Geomyces

Scientific classification
- Kingdom: Fungi
- Division: Ascomycota
- Class: Leotiomycetes
- Order: Helotiales
- Family: Myxotrichaceae
- Genus: Geomyces Traaen (1914)
- Type species: Geomyces auratus Traaen (1914)

= Geomyces =

Genus of fungi

Geomyces is a genus of filamentous fungi in the family Myxotrichaceae. Members of the genus are widespread in distribution, especially in northern temperate regions. Known to be psychrotolerant and associated with Arctic permafrost soils, they are equally prevalent in the air of domestic dwellings, and children's sandpits. Species of Geomyces have previously been placed in the genus Chrysosporium.

==Description==
This genus is characterized by short but distinct branched conidiophores that have chains of spores formed directly from the cells of the branches. Sometimes only the tips of the branches become spores. The spores (conidia) are 1-celled, and either white or yellow. The teleomorph of species in this genus, if they exist, are in Pseudogymnoascus or Gymnostellatospora.

Geomyces species are known to form ericoid mycorrhizae with the roots of alpine Ericales and other perennial hosts, helping these plants adapt to low-nutrient environments.

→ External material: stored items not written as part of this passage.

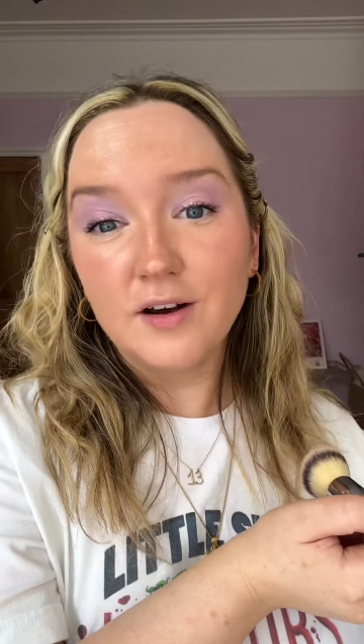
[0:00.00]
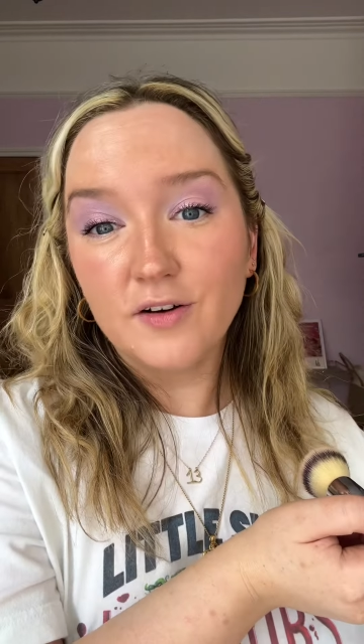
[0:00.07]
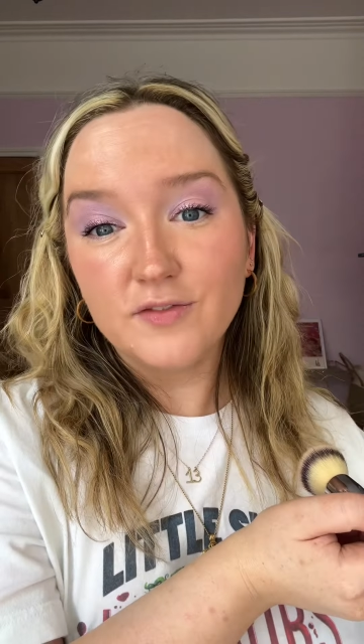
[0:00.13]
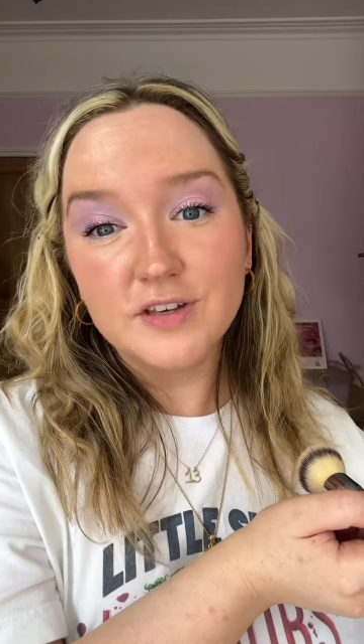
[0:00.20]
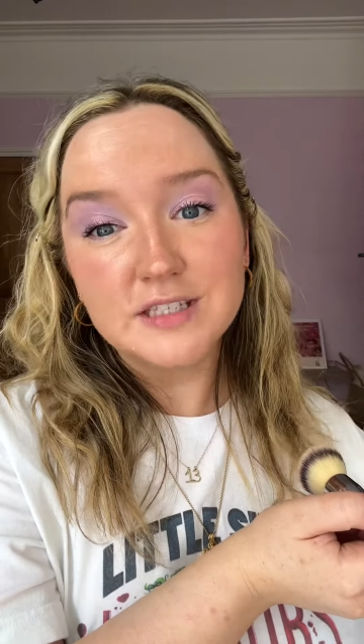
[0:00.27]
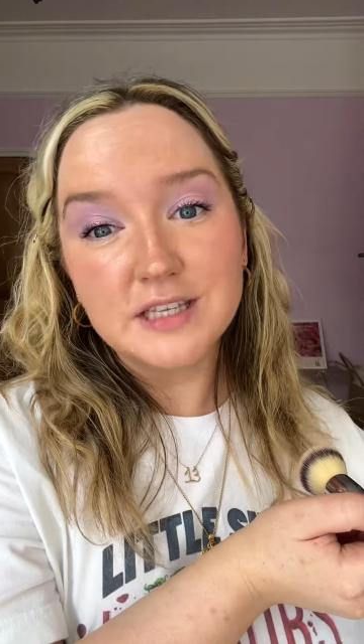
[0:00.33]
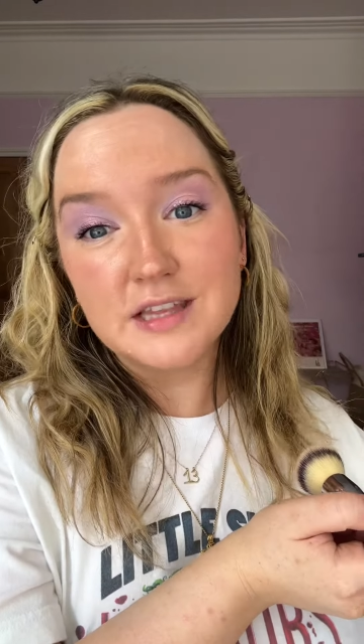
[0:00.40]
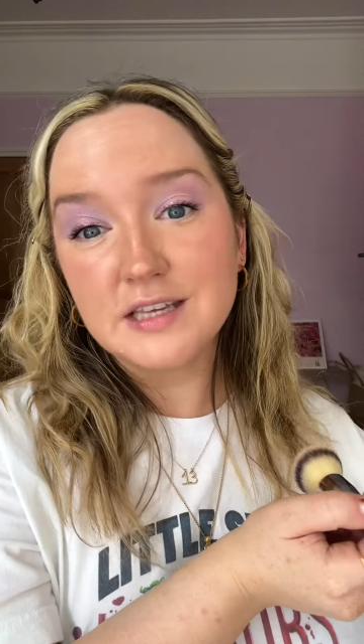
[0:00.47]

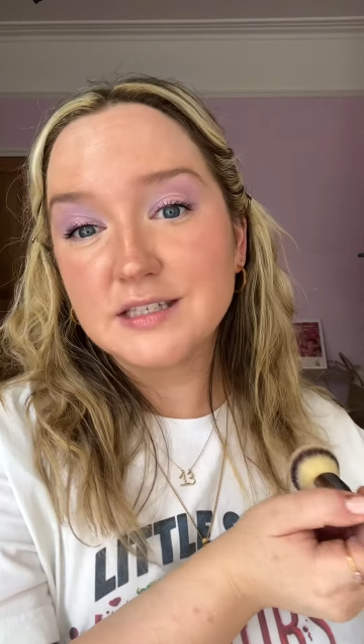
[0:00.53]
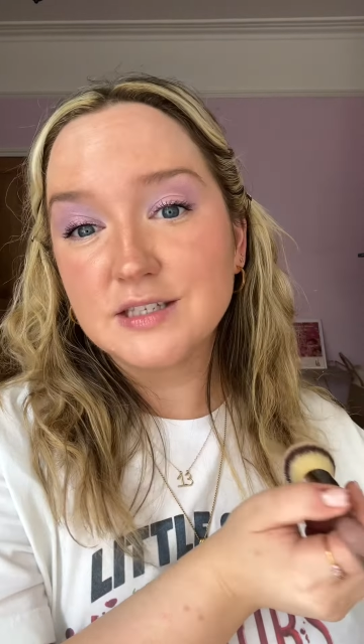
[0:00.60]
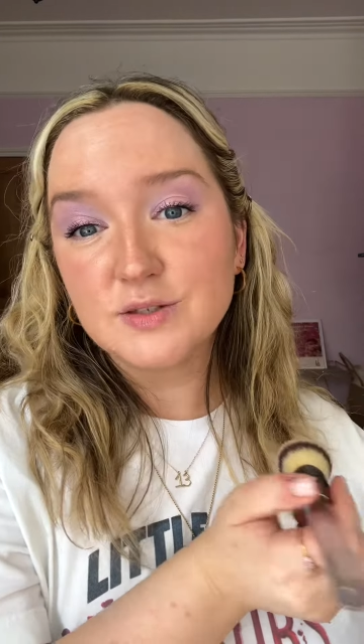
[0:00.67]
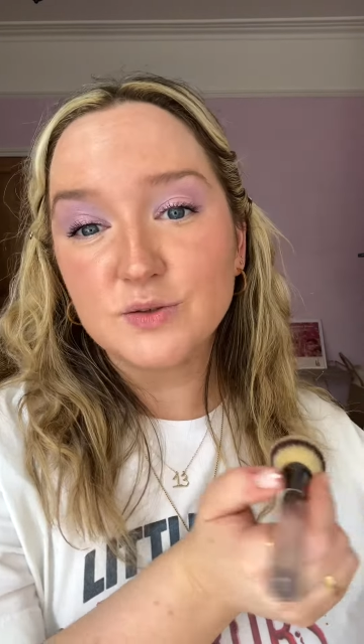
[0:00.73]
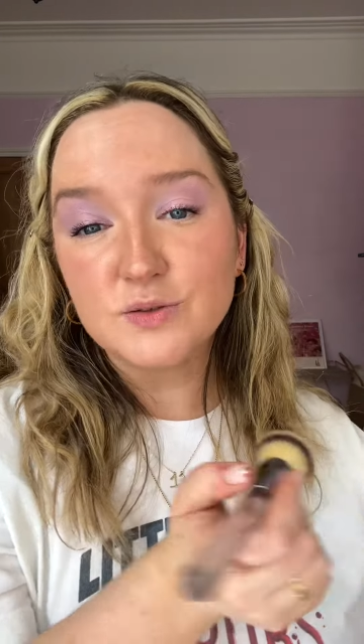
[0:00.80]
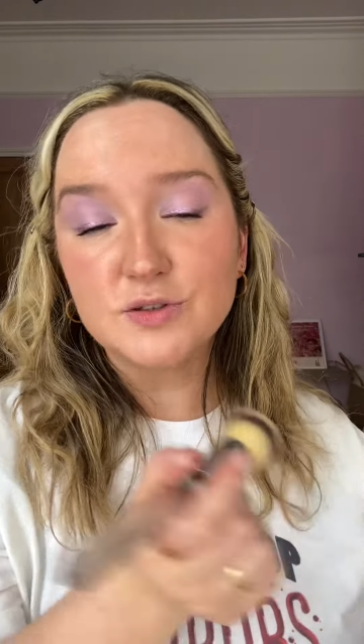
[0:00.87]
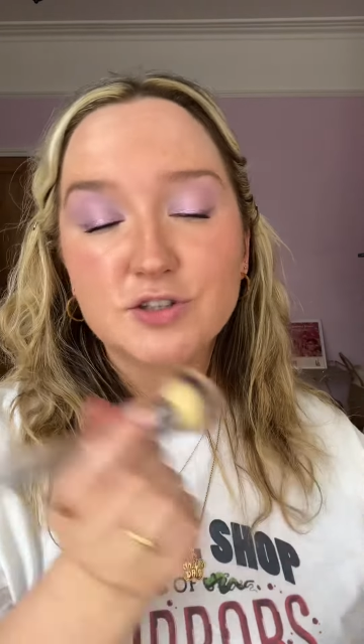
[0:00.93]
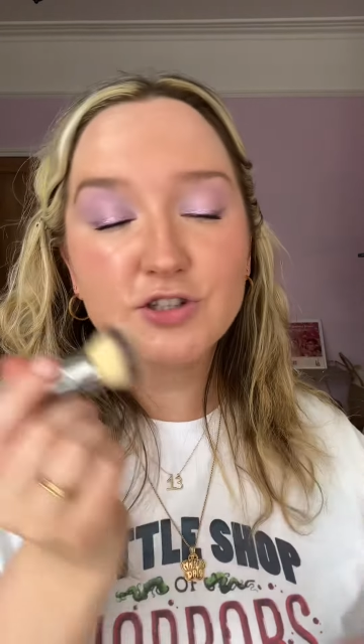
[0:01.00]
Obviously this is
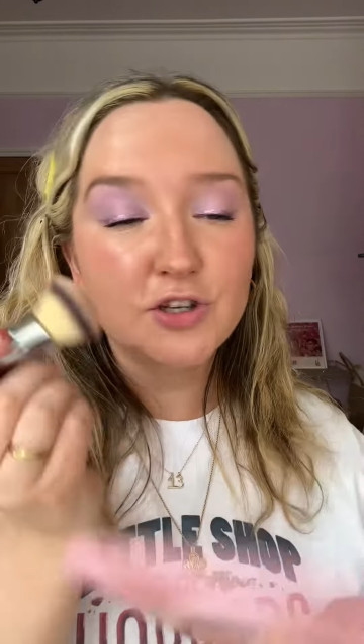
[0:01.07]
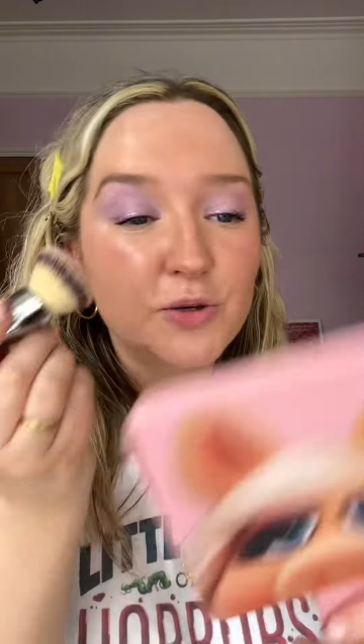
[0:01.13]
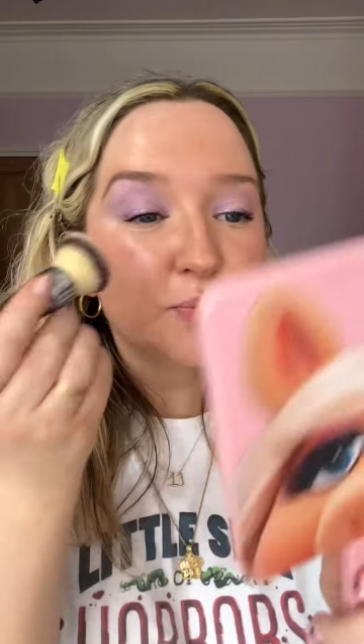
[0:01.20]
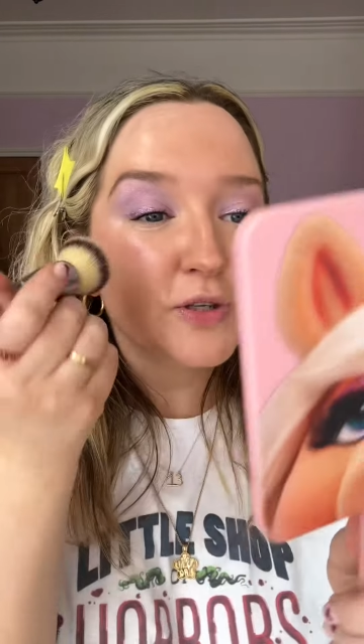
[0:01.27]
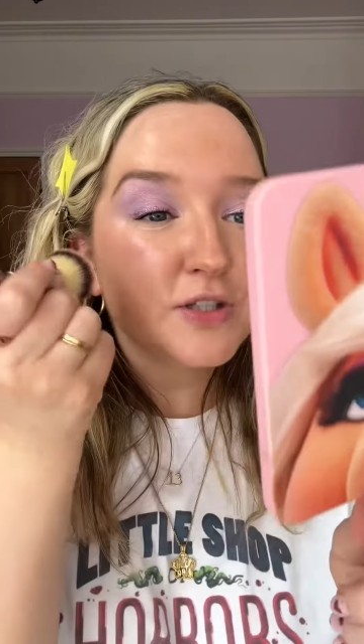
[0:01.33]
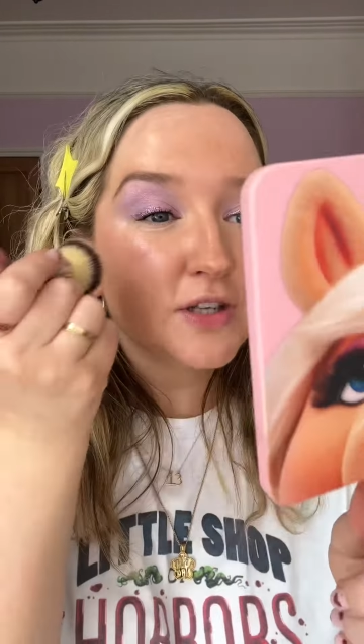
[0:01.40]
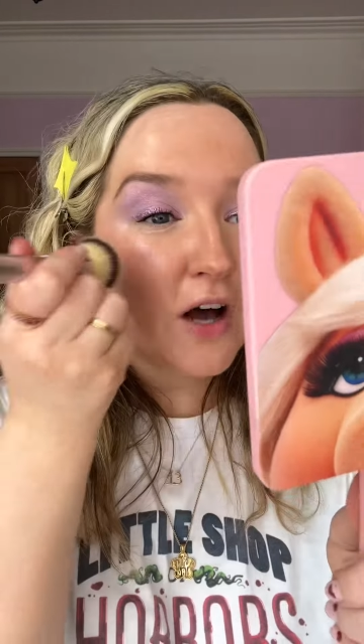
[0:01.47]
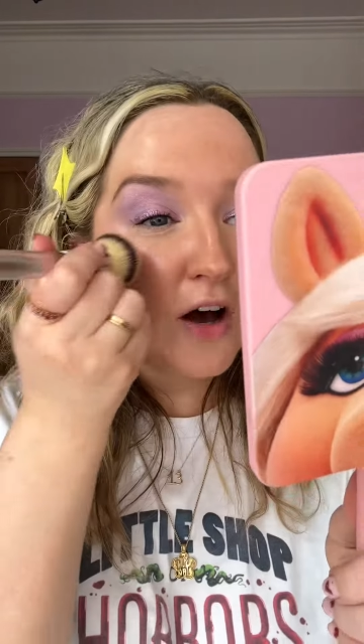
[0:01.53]
all super
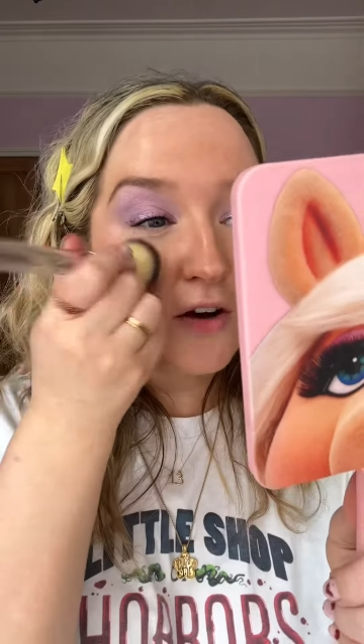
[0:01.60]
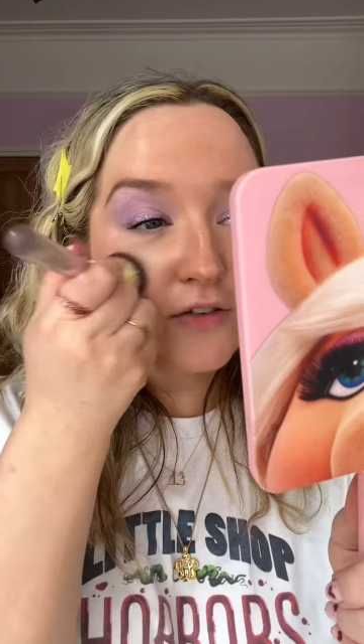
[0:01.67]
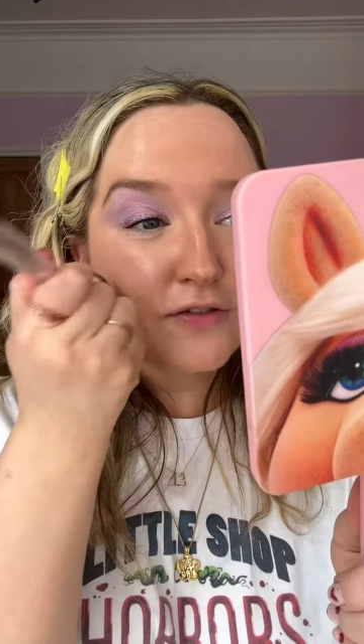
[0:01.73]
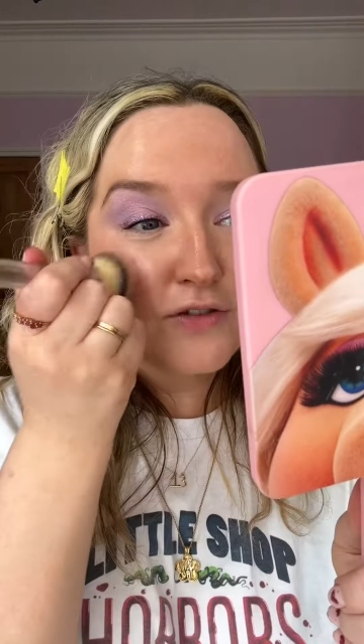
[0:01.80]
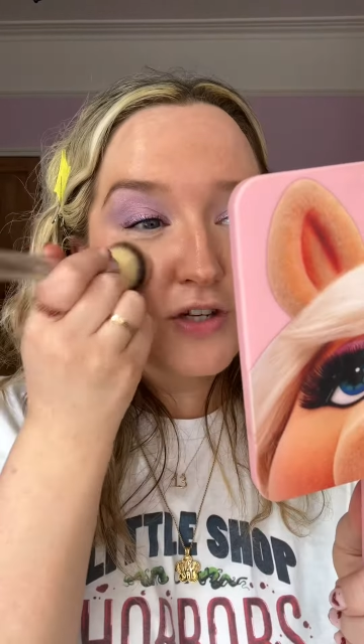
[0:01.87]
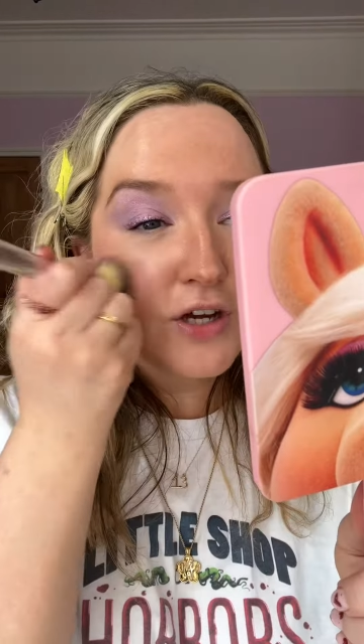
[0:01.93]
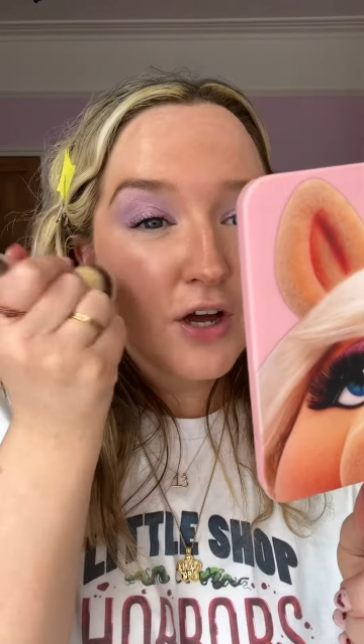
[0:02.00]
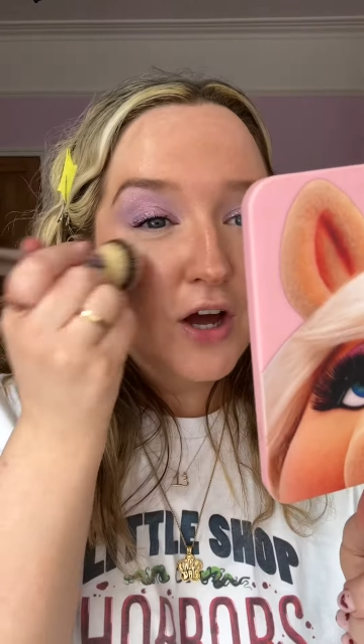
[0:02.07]
soft.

The Geomyces are keratinophilic fungi, able to degrade hairs and nails. They have been investigated for possible use in the biodecomposition of waste poultry feathers.

==Adaptive capabilities==
Research has shown that laboratory cultures of G. pannorum isolated from various environments may have extreme differences in morphology and physiology. In fact, the limits of cold adaptation in a particular isolate can vary depending on the source of isolation, even though the isolates are genetically identical.

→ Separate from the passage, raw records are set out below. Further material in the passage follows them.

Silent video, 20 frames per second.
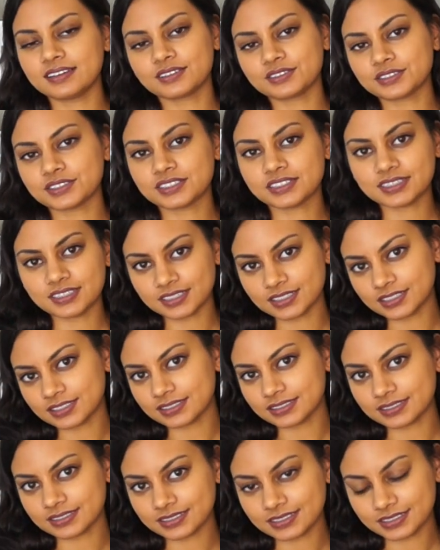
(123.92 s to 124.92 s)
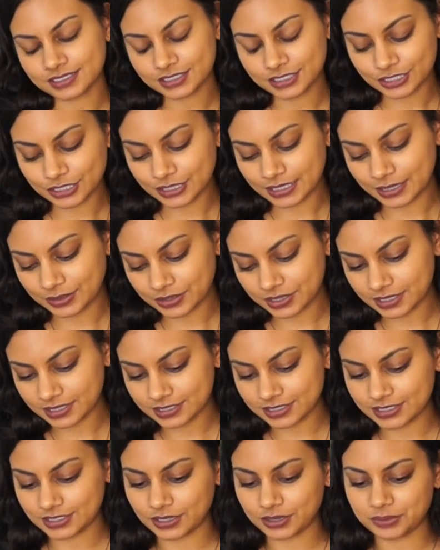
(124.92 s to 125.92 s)
it'll still turn out
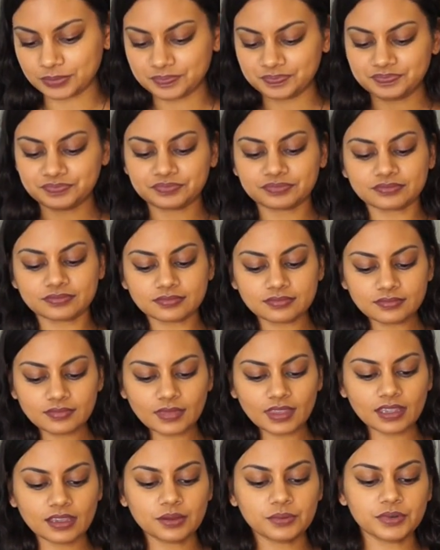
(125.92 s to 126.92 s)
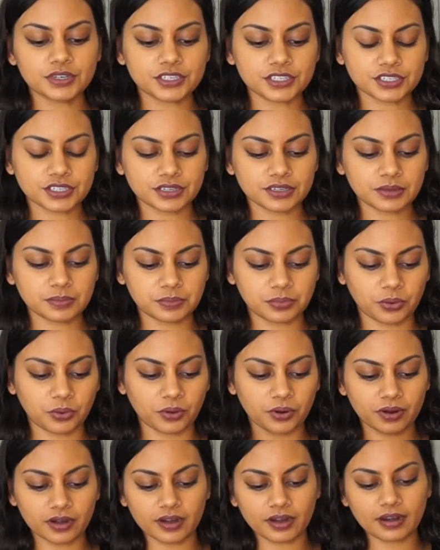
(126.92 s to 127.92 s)
good. So we're just going to
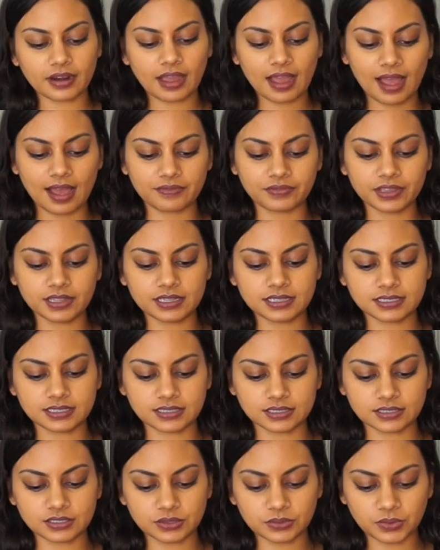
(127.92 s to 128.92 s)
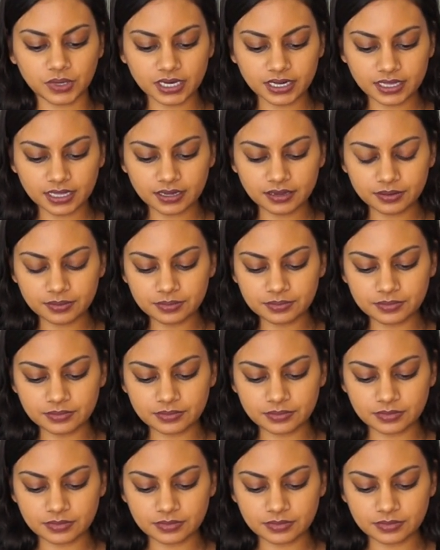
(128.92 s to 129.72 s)
pour half of this into one of them.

Studies suggest that one biochemical mechanism of low-temperature tolerance is achieved by altering the composition and total content of fatty-acids in their membrane, a phenomenon called homeoviscous adaptation.

==White-nose syndrome==
A 2008 study of white-nose syndrome, a fungal infection causing high mortality rates in bats, determined that the fungus found on the muzzles, wings, and ears of infected bats is a member of the genus Geomyces. Later, the conidial morphology of this isolate was shown to be morphologically distinct from the conidia of other characterized members of the genus, despite the phylogenetic similarity. Finally, in spring 2009 the source of the infection was identified as a new species, Geomyces destructans. It is known however that Geomyces species are found in caves and bat hibernacula, and have been isolated from the cave cricket Troglophilus neglectus.

==Biocorrosion==
Using phylogenetic analyses of ribosomal DNA sequences, Geomyces species have been implicated in the biodeterioration of antique and optical glass. Feeding off organic residues ubiquitously present on historical glass, such as dust or dead fungal and bacterial material, fungal colonization by Geomyces may ultimately lead to etching, pit corrosion, or the formation of cracks or patinas due to secretion of acidic metabolic byproducts, or penetration of fungal mycelia into the paint layer.

==Bioactive compounds==
A number of asterric acid derivatives, some with antibacterial or antifungal activity, have been isolated from an unidentified Geomyces isolate found in a soil sample from King George Island, Antarctica: ethyl asterrate, n-butyl asterrate, and geomycins A-C.

==Species==
- Geomyces asperulatus Sigler & J.W. Carmich. (1976)
- Geomyces auratus Traaen (1914)
- Geomyces cretaceus Traaen (1914)
- Geomyces destructans Gargas et al. (2009)
- Geomyces laevis Zhong Q. Li & C.Q. Cui (1989)
- Geomyces pannorum (Link) Sigler & J.W. Carmich. (1976) - This species is ubiquitous in soil, from temperate to Antarctic regions, and is the predominant micro-organism associated with the degradation of soil-buried polyester polyurethane in landfills. The variant G. pannorum var. pannorum is occasionally reported as an etiological agent of superficial infection of skin and nails in humans.
- Geomyces pulvereus A.D. Hocking & Pitt (1988)
- Geomyces sulphureus Traaen
- Geomyces vinaceus Dal Vesco (1957)
Named for the purplish-red or vinaceous colony color. The teleomorph form is Pseudogymnoascus roseus.